# Question about multiple V's in one house



## Mik_at_the_Bay (Dec 24, 2011)

The V bug has bit and we are contemplating adding another one to our family. We currently have a male and are looking at adding a female to our family. If anyone has one of each, could you let us know the major differences between males and females. Temperament, trainability, etc...

We have not had too many encounters with females, and the only one we met was an 18 month old field dog.


----------



## redbirddog (Apr 23, 2010)

http://redbirddog.blogspot.com/2010/07/personality-of-female-vizsla-chloe.html

The difference between male and female Vizslas are very large. I love our 4 year old female Vizsla in a way that is quite diffenent than my 3 year old male. But like all males and females it has to do with the breeding. We have a "tough" male and a "soft" female. I know friends that have the opposite.

Bailey is gone for a few days. He left last night. Chloe today seems lost without her "brother." She just is sad. They are the best of friends.

RBD


----------



## Ozkar (Jul 4, 2011)

I have two males V's and a female GSP (She is an honorary V with odd colouring...Shhhh don't talk too loud... she may hear.) The boys and girls are a little different. Girls are normally a little more independent than the boys. Boys tend to want more physical affection than the girls. Not that the girls don't want affection, but they just need less of it. My girl will often sleep on the lounge by herself, rather than curl up on the bed with me. But, she still walks up and asks for hugs and just adores having her belly and ears rubbed.  

As RBD has said, they also make great playmates and miss each other when they are gone. It also makes it easier on the dogs while I am at work, having a playmate to at least occupy some time. They do play together when I am not home. I have often come home and called them and then had to go out to the back yard to let them know I was home as they were so engrossed in playing a game of tug or chase or occupied by some birds.


----------



## Mik_at_the_Bay (Dec 24, 2011)

Ozkar, Redbirddog, what are the age differences in your V's?


----------



## Ozkar (Jul 4, 2011)

Zsa Zsa my female GSP is 19 months, Ozkar my eldest Vizsla is 13 months and he is a full male, Astro is neutered and is only just 10 months old yesterday.
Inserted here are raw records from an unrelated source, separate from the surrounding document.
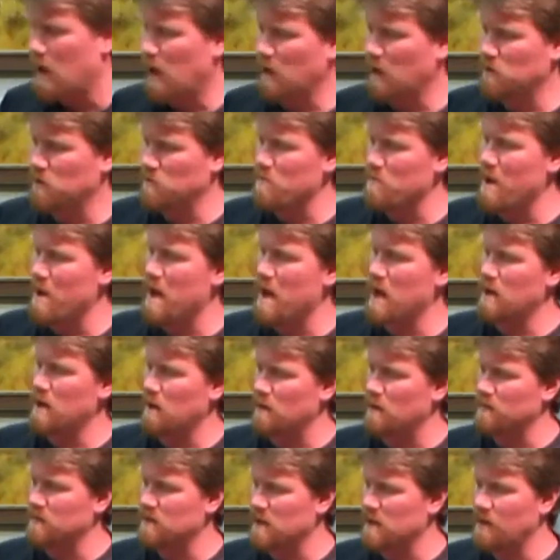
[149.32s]
it's made
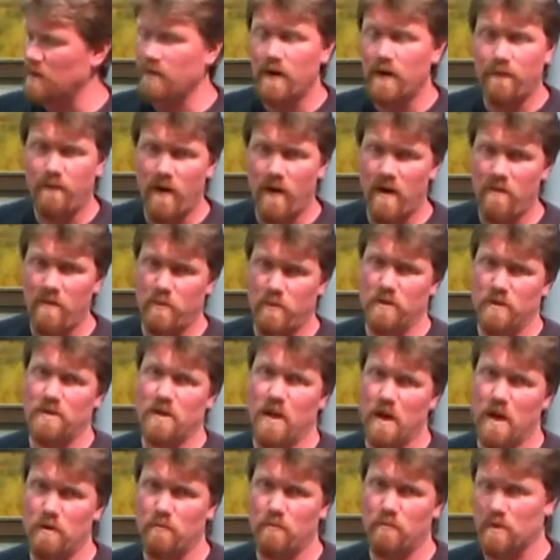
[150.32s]
of 75%
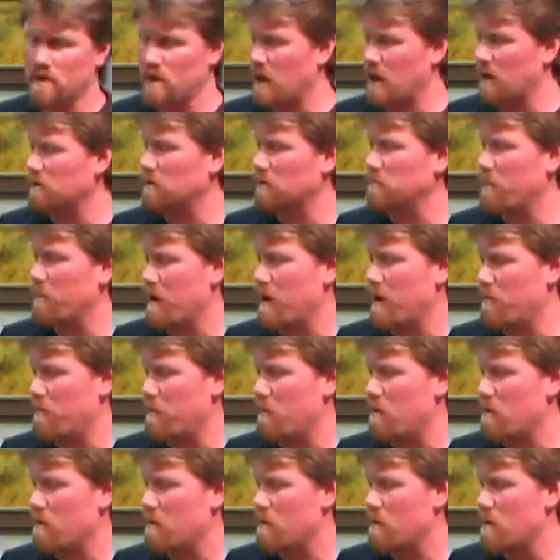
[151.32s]
recycled
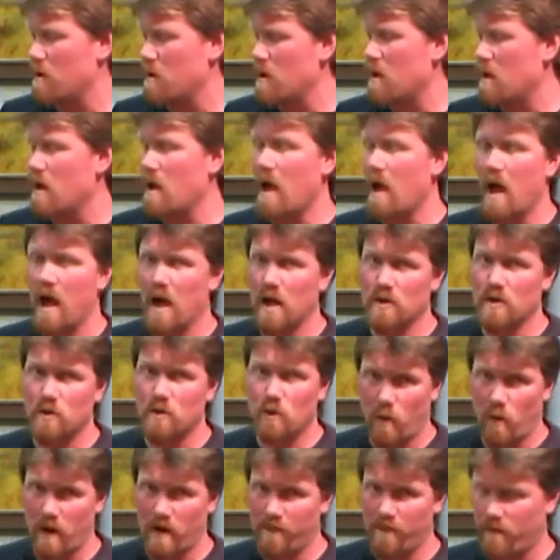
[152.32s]
paper and
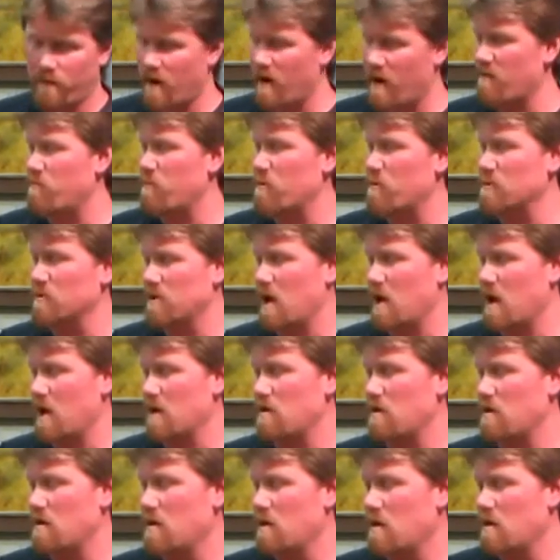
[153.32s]

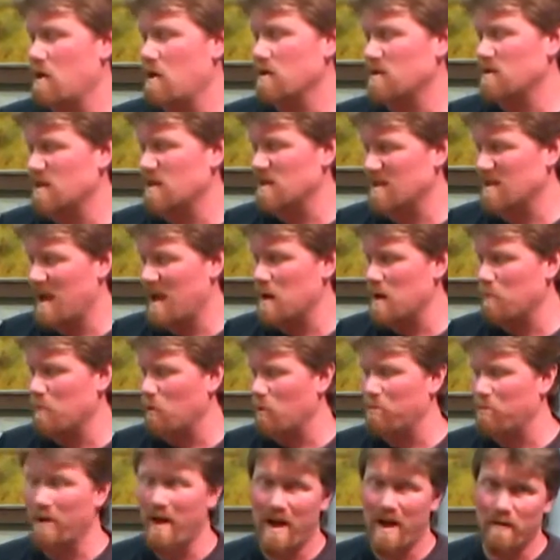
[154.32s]
25%
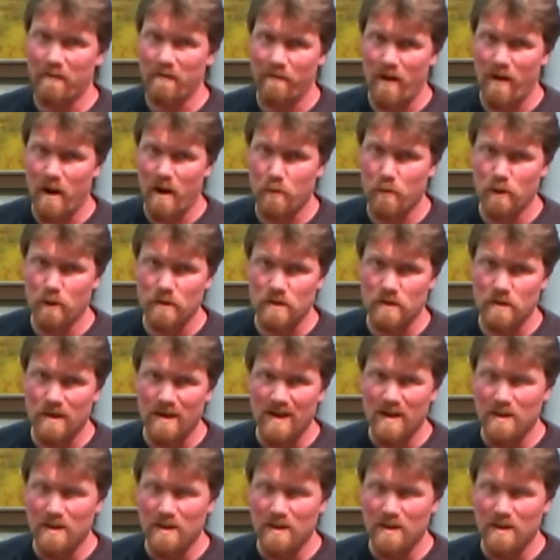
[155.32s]
sustainable plant fibers.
But he's the biggest dog out of the three. He's freakin huge!!  

They all get on great. They have never, ever, ever got shirty with each other to date. Not saying it won't happen, even the best of friends have disagreements occasionally. But, thus far in the four months I have had all three, they have never had a fight. 

As I mentioned, Ozkar is only here two nights and three days a week. So for the most part, it's just Astro the 10 month old boy and Zsa Zsa the 19 month old girl. They adore each other, but Zsa Zsa does love Ozkar. She misses him when he is not here. But, while not outwardly dominant, when push comes to shove, Zsa Zsa is the dominant dog. She let's the boys think they are until it really matters to her and then she lets them know with a quick correction. It's pretty funny to watch, you can see it coming a mile off. The boys will either be hassling her to play, or want something she has and she will put up with it for a bit and then she turns and give a little growl and a fake snap to let them know it's not on!  Doesn't happen often as I said, just when she thinks it's important enough. 

She will also be the first in the door after me almost every time. Regardless of if it's just Astro, or Astro and Ozkar. 

I find it easier with two of them than one. Three takes some getting used to in terms of keeping them all in check and keeping an eye an ell three when out hiking. But, it only took a few walks for my eyes and ears to adjust to receiving 3 signals rather than 2. After that, it all happened automatically.

Feeding, walking, training I do all together. I have never needed to separate them to train them, despite opinions often suggesting it won't work. I havn't had an issue. If anything, I think it was easier. Even if one wasn't getting it, they would watch the other and pretty soon work it out. Mind, I do have some not so traditional methodology to training, so potentially, it may be this??? I don't know for sure. But, they appear to learn off each other really well.


----------



## redbirddog (Apr 23, 2010)

> Redbirddog, what are the age differences in your V's?


10 months apart. The female is older. Our daughter was going to have our first grandchild and my wife and I already had Chloe. We were thinking of a second Vizsla down the road but with the news of a grandchild coming it was then or several years down the road. I wanted them past puppyhood before our grandson became a toddler.

Has worked out well. Bailey, even though younger, became the higher ranked dog from the first day home and Chloe accepted her lower ranking immediately. Bailey was smaller but was going to be bigger and stronger quickly. It was quick and that relationship has carried forward. She loves her younger brother and he protects her.


----------



## Mik_at_the_Bay (Dec 24, 2011)

thank you for the info


----------



## cooperman (Oct 26, 2010)

Two v's Male eldest by 10 months he is coming up to 19 months. He is very clingy in the house, she will lay on her own but he has to be on top of her when chilling. She hates to be on her own, cries if he goes out without her. But extremely loving.


----------